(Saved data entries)

_ _ _ _ _ _ _

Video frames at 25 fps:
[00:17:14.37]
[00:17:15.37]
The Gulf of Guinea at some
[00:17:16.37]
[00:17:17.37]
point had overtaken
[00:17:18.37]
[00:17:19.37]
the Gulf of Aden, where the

_ _ _ _ _ _ _

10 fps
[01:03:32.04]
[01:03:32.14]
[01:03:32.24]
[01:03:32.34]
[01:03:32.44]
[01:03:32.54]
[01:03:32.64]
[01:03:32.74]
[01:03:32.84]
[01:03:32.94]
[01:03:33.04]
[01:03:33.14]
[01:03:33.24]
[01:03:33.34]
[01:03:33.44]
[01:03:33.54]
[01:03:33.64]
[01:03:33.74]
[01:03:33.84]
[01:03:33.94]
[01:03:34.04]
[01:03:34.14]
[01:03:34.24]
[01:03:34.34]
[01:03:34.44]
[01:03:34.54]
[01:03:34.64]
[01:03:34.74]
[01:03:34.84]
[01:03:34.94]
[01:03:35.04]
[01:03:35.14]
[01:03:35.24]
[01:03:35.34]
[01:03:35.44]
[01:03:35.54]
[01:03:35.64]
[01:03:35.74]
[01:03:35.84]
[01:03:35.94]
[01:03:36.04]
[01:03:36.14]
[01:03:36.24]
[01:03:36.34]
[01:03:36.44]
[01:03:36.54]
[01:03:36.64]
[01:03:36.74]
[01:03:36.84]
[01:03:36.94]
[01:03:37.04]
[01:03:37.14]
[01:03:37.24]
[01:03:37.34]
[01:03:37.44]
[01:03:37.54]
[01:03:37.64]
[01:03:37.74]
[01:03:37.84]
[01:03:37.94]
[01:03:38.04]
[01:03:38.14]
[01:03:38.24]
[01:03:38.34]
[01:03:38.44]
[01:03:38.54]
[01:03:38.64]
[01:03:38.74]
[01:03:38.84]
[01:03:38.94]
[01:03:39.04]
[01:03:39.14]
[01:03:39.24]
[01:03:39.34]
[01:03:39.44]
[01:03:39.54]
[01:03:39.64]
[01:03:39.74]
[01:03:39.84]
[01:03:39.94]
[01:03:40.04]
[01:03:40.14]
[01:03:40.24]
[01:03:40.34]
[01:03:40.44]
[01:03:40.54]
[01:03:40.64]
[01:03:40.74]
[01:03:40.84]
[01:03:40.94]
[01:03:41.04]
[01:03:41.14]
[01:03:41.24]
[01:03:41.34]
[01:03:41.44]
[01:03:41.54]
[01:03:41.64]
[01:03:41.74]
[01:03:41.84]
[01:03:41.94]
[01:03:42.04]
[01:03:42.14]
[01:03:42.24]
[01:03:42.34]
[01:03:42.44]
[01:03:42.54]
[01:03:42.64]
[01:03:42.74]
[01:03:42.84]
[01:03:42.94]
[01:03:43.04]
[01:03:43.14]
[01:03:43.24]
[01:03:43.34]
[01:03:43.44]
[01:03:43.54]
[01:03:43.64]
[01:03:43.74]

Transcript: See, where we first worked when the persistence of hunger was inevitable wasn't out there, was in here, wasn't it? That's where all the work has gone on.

_ _ _ _ _ _ _

*Task requirements*.
In the data above, start at the line that has "[01:03:34.44]", stop after the line that has "Transcript: See, where", and print every line in between exactly as it stands.

*Result of this task*.
[01:03:34.44]
[01:03:34.54]
[01:03:34.64]
[01:03:34.74]
[01:03:34.84]
[01:03:34.94]
[01:03:35.04]
[01:03:35.14]
[01:03:35.24]
[01:03:35.34]
[01:03:35.44]
[01:03:35.54]
[01:03:35.64]
[01:03:35.74]
[01:03:35.84]
[01:03:35.94]
[01:03:36.04]
[01:03:36.14]
[01:03:36.24]
[01:03:36.34]
[01:03:36.44]
[01:03:36.54]
[01:03:36.64]
[01:03:36.74]
[01:03:36.84]
[01:03:36.94]
[01:03:37.04]
[01:03:37.14]
[01:03:37.24]
[01:03:37.34]
[01:03:37.44]
[01:03:37.54]
[01:03:37.64]
[01:03:37.74]
[01:03:37.84]
[01:03:37.94]
[01:03:38.04]
[01:03:38.14]
[01:03:38.24]
[01:03:38.34]
[01:03:38.44]
[01:03:38.54]
[01:03:38.64]
[01:03:38.74]
[01:03:38.84]
[01:03:38.94]
[01:03:39.04]
[01:03:39.14]
[01:03:39.24]
[01:03:39.34]
[01:03:39.44]
[01:03:39.54]
[01:03:39.64]
[01:03:39.74]
[01:03:39.84]
[01:03:39.94]
[01:03:40.04]
[01:03:40.14]
[01:03:40.24]
[01:03:40.34]
[01:03:40.44]
[01:03:40.54]
[01:03:40.64]
[01:03:40.74]
[01:03:40.84]
[01:03:40.94]
[01:03:41.04]
[01:03:41.14]
[01:03:41.24]
[01:03:41.34]
[01:03:41.44]
[01:03:41.54]
[01:03:41.64]
[01:03:41.74]
[01:03:41.84]
[01:03:41.94]
[01:03:42.04]
[01:03:42.14]
[01:03:42.24]
[01:03:42.34]
[01:03:42.44]
[01:03:42.54]
[01:03:42.64]
[01:03:42.74]
[01:03:42.84]
[01:03:42.94]
[01:03:43.04]
[01:03:43.14]
[01:03:43.24]
[01:03:43.34]
[01:03:43.44]
[01:03:43.54]
[01:03:43.64]
[01:03:43.74]

Transcript: See, where we first worked when the persistence of hunger was inevitable wasn't out there, was in here, wasn't it? That's where all the work has gone on.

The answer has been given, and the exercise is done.